Supplied information below:
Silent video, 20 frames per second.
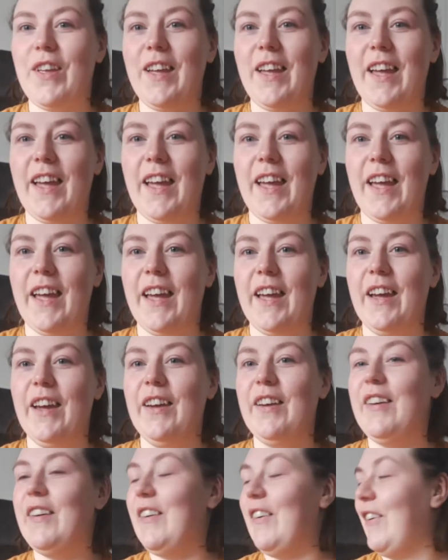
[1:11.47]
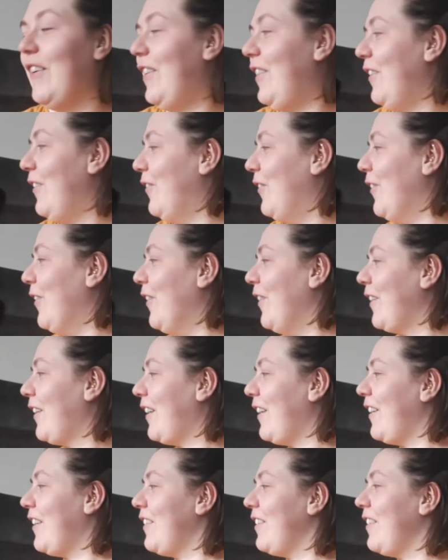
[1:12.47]
on the walk,
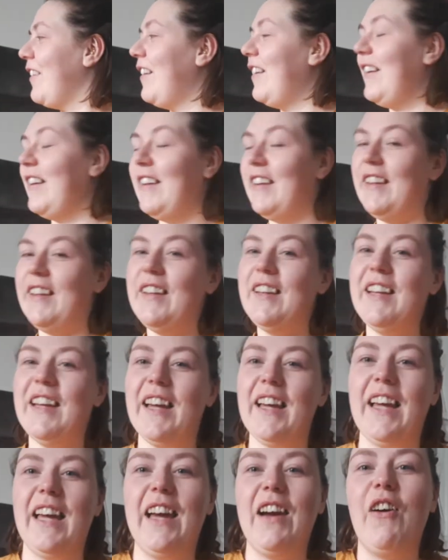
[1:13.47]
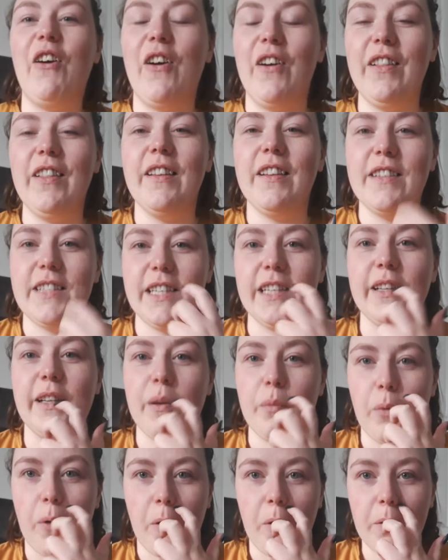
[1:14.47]
on the daily
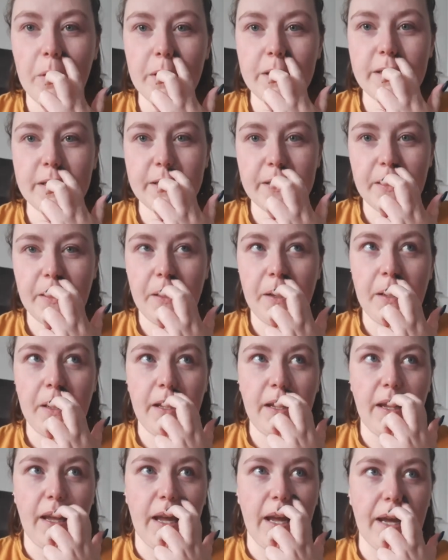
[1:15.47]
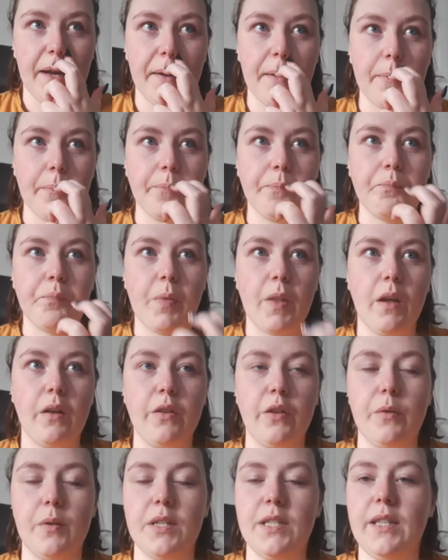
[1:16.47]
walks. There
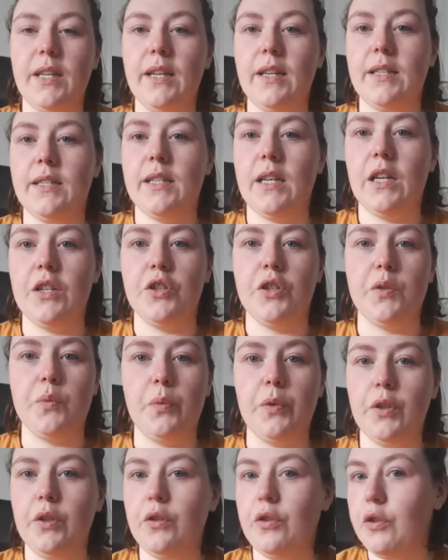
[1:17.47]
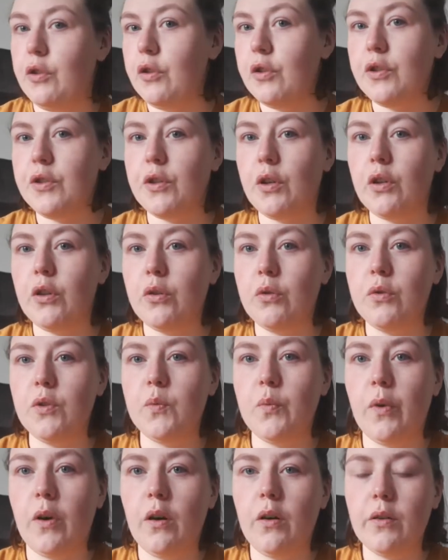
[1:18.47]
was things that I just wouldn't use on those
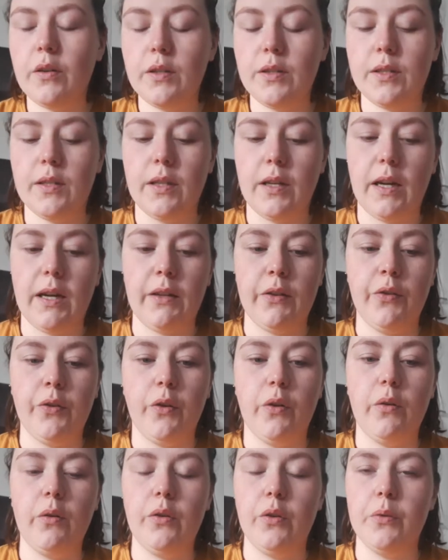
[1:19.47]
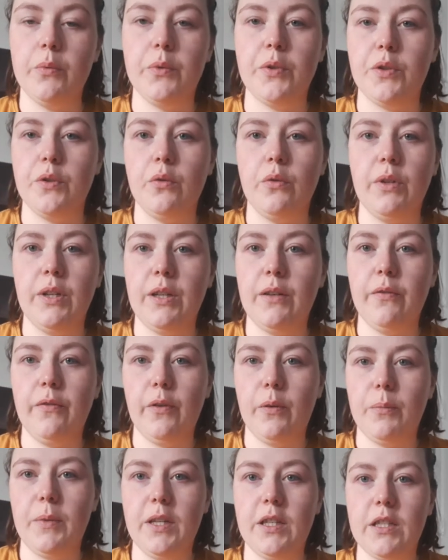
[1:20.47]
walks that I thought there was no need
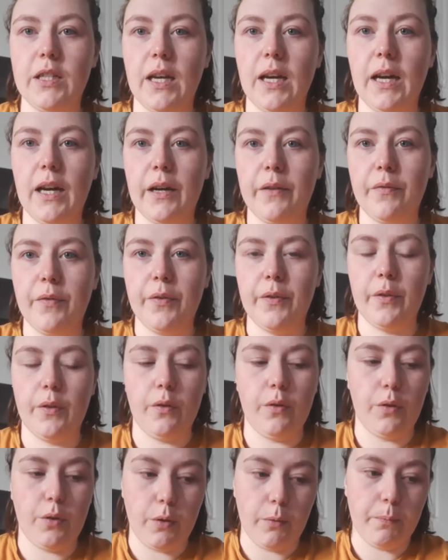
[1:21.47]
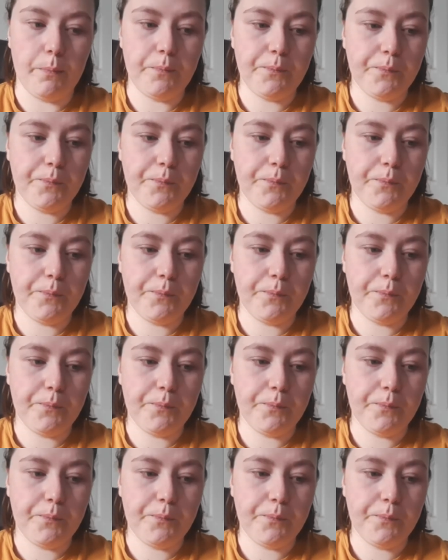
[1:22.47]
for me to have them.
End of Supplied information.
• Task to complete:
Please copy out the material above exactly, with the images removed.

• Answer space:
Silent video, 20 frames per second.
[1:11.47]
[1:12.47]
on the walk,
[1:13.47]
[1:14.47]
on the daily
[1:15.47]
[1:16.47]
walks. There
[1:17.47]
[1:18.47]
was things that I just wouldn't use on those
[1:19.47]
[1:20.47]
walks that I thought there was no need
[1:21.47]
[1:22.47]
for me to have them.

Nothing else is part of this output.